**Data**
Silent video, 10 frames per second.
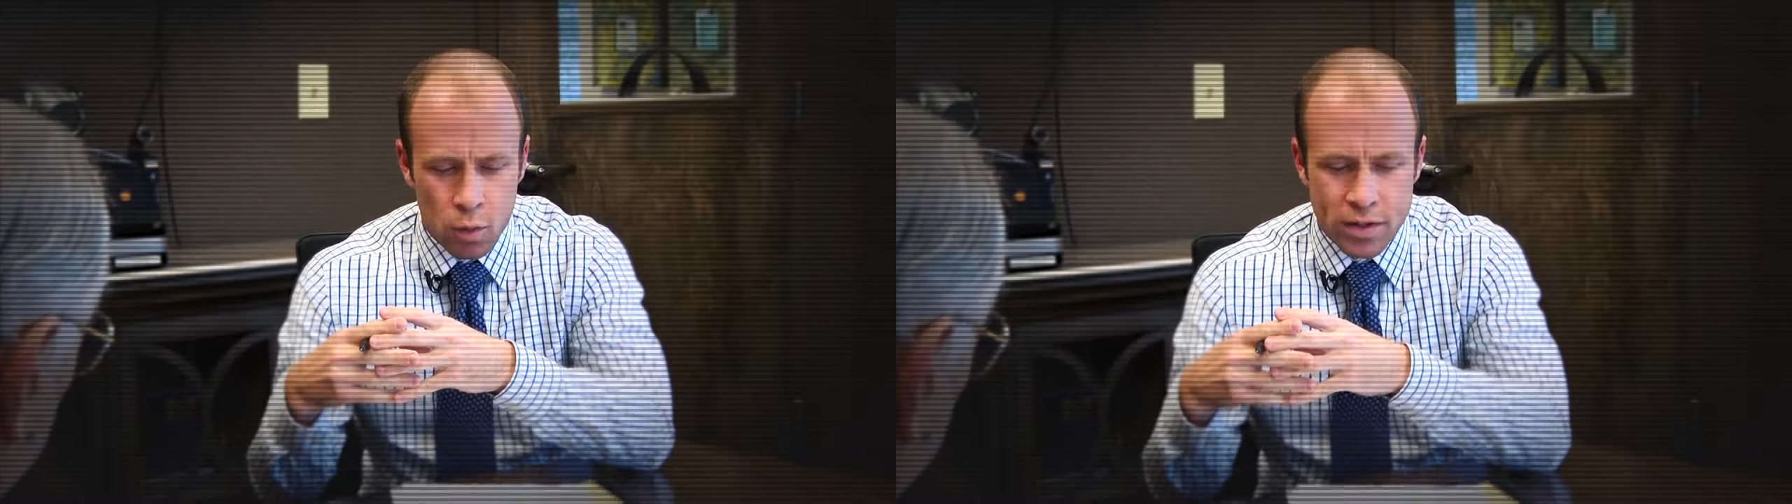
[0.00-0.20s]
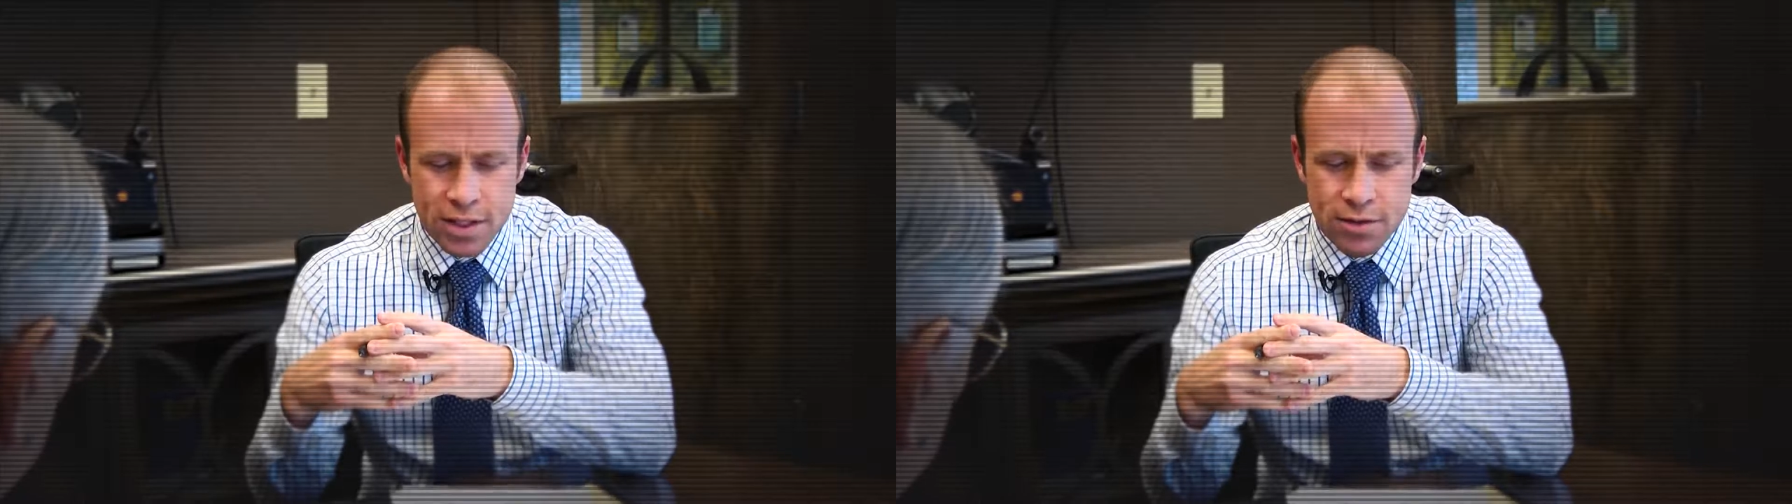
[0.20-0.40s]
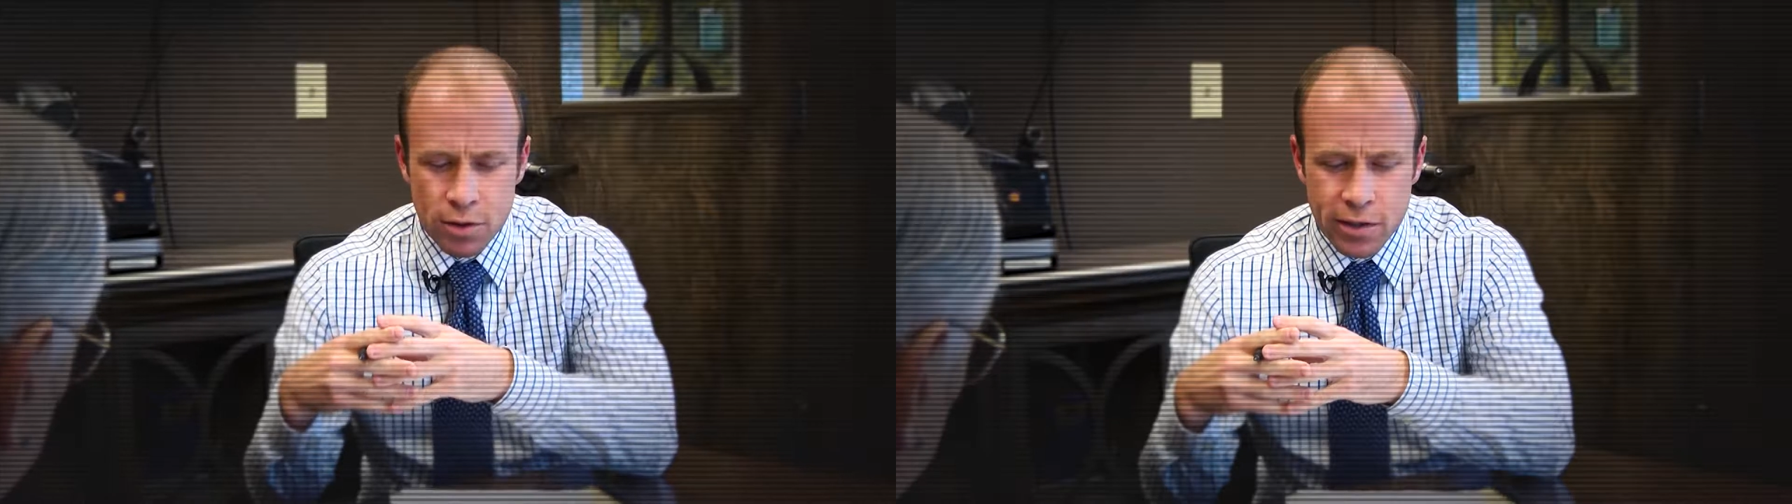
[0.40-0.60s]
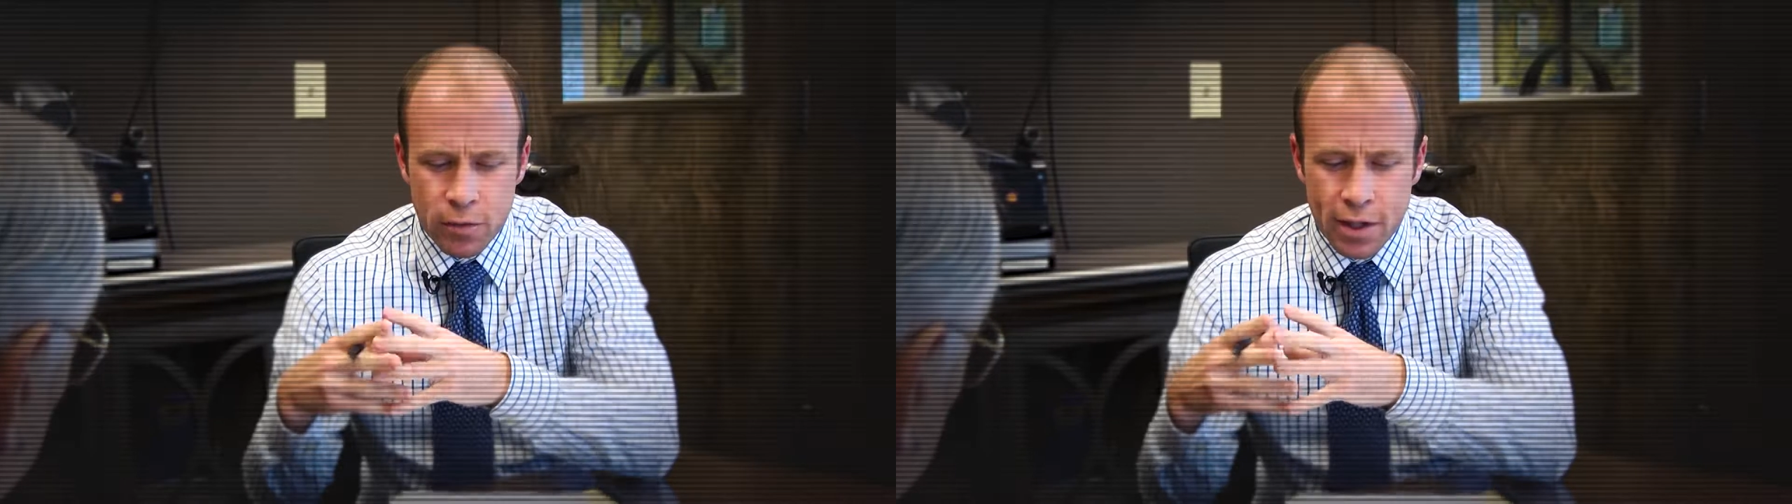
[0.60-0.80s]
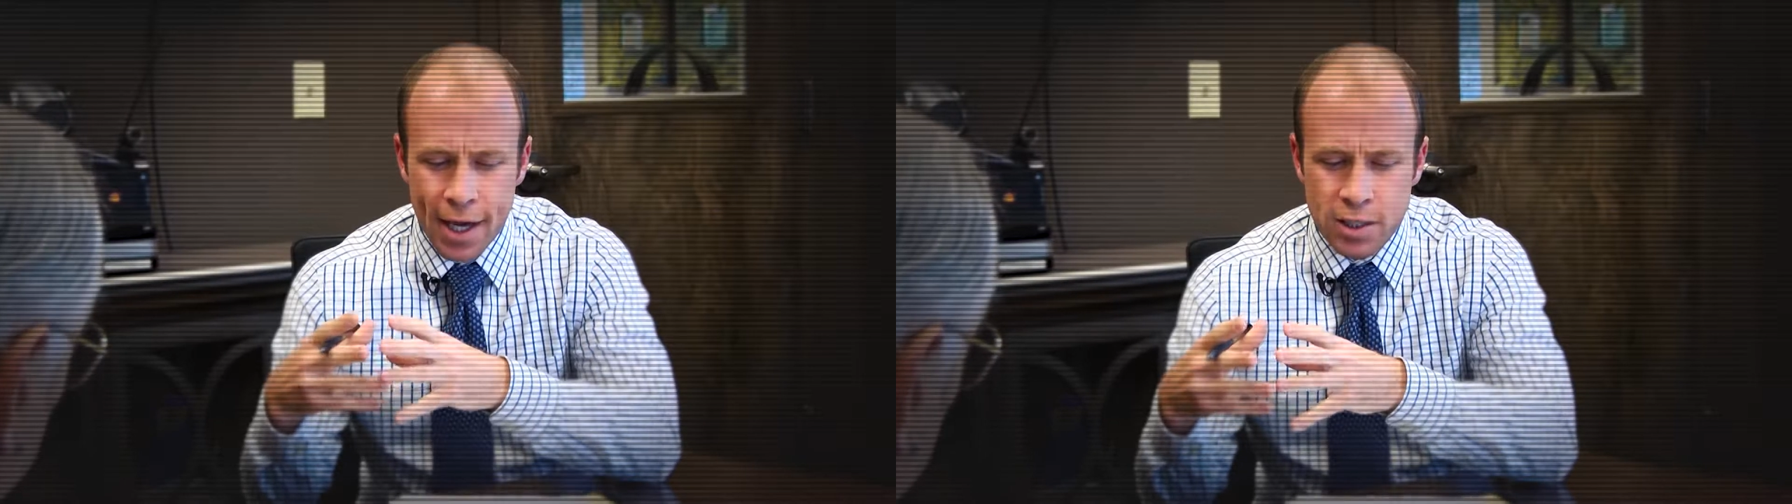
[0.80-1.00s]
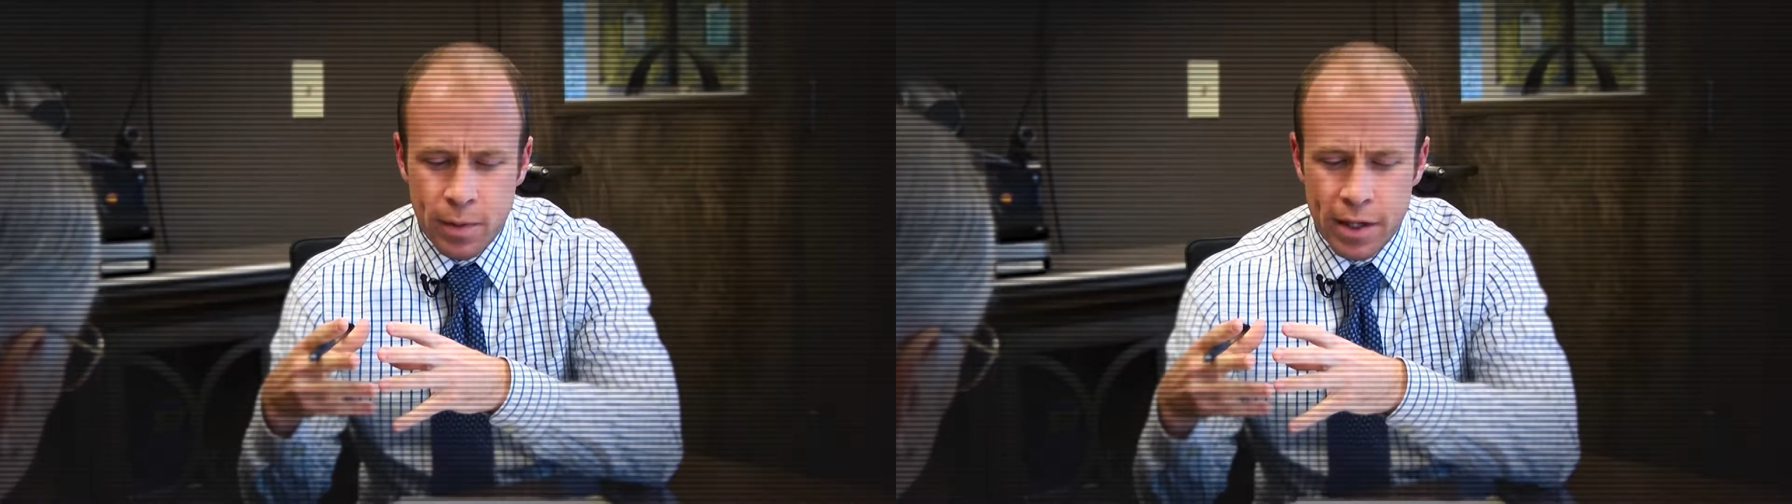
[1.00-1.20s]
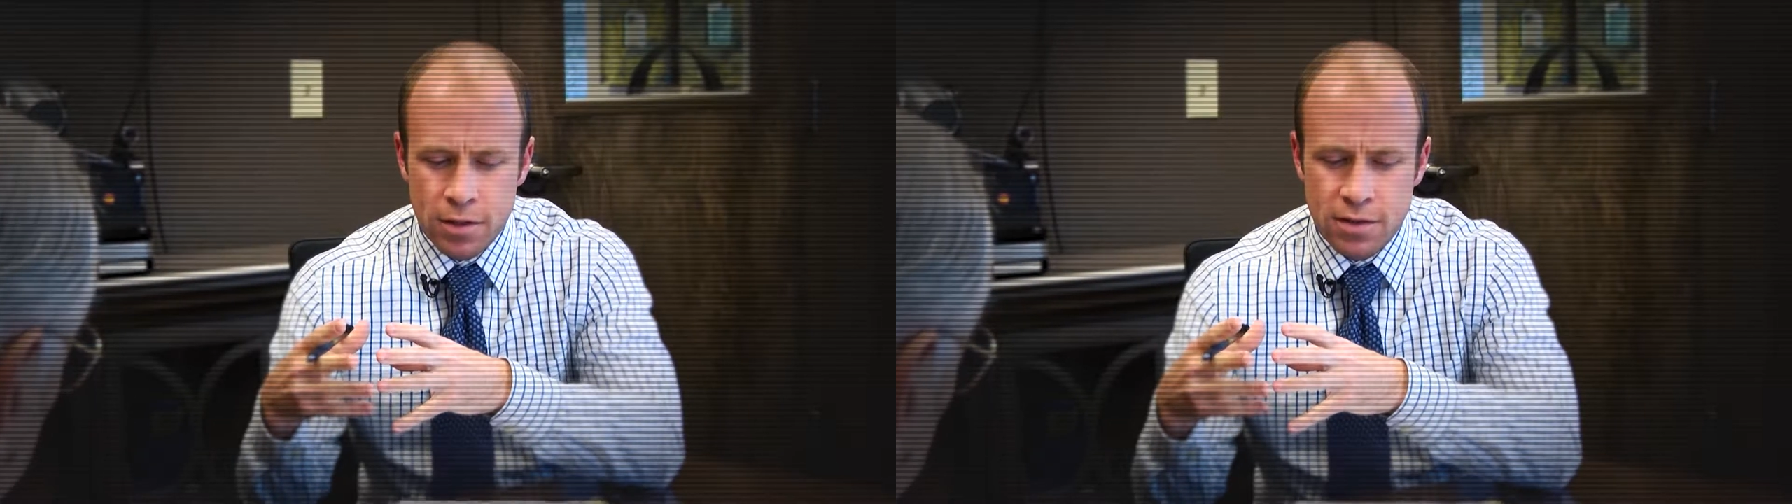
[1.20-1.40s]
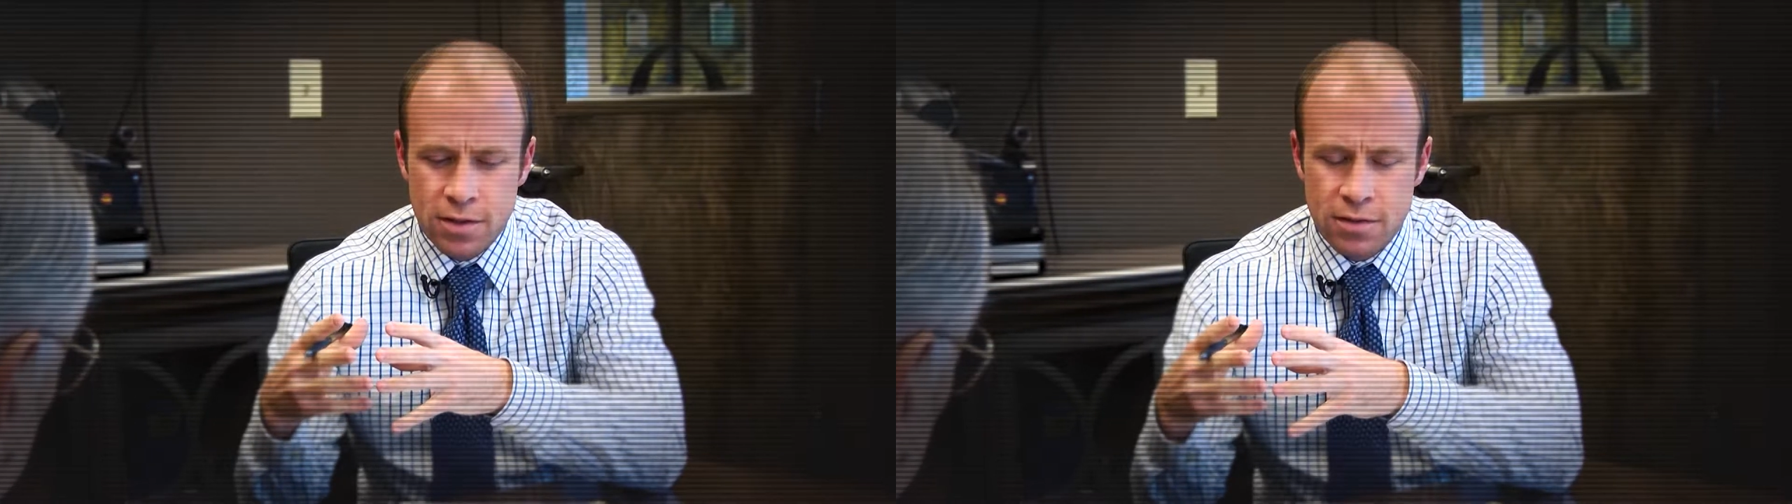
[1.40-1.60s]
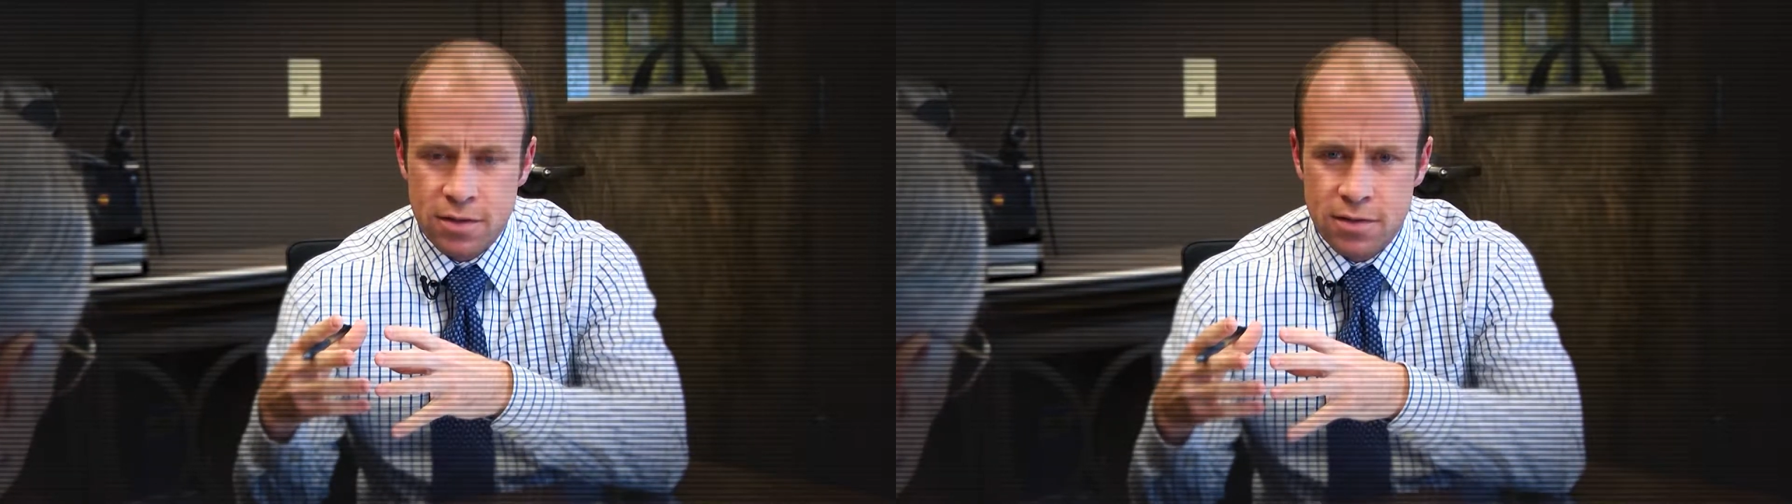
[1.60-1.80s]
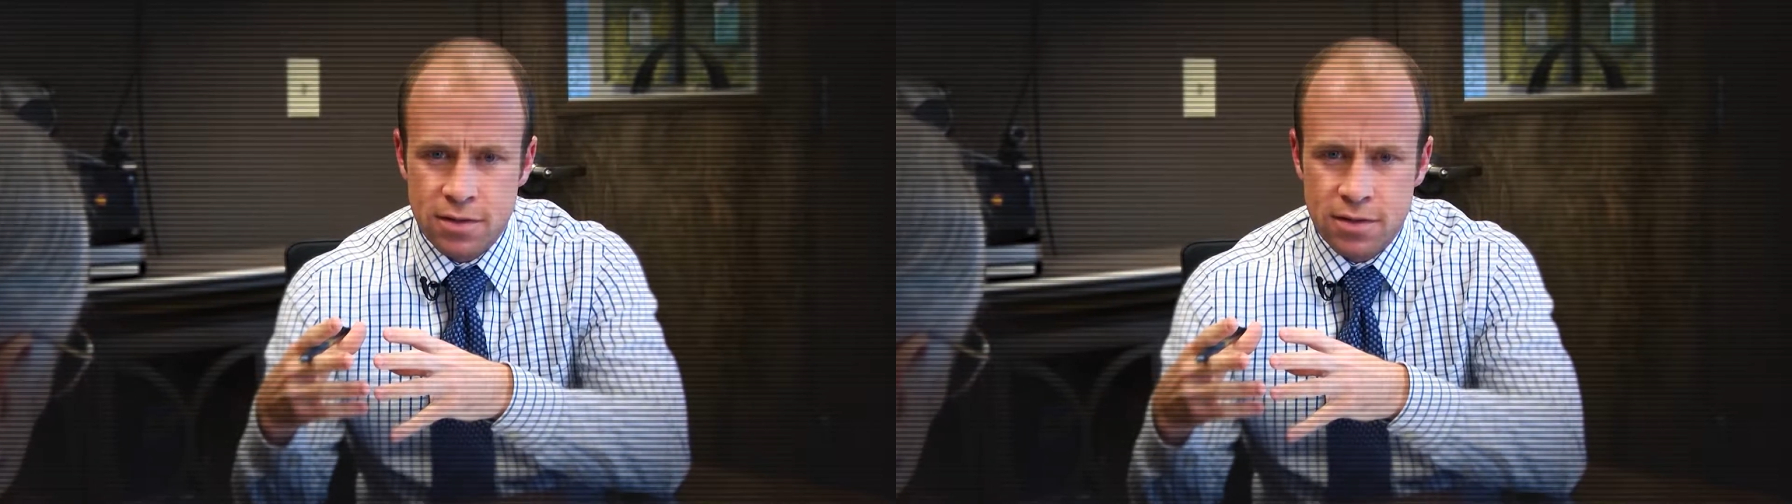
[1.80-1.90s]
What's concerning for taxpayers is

**Aim of the task**
Drop every picture from the data, then output all the rest exactly.

**Solved problem**
Silent video, 10 frames per second.
[0.00-0.20s]
[0.20-0.40s]
[0.40-0.60s]
[0.60-0.80s]
[0.80-1.00s]
[1.00-1.20s]
[1.20-1.40s]
[1.40-1.60s]
[1.60-1.80s]
[1.80-1.90s]
What's concerning for taxpayers is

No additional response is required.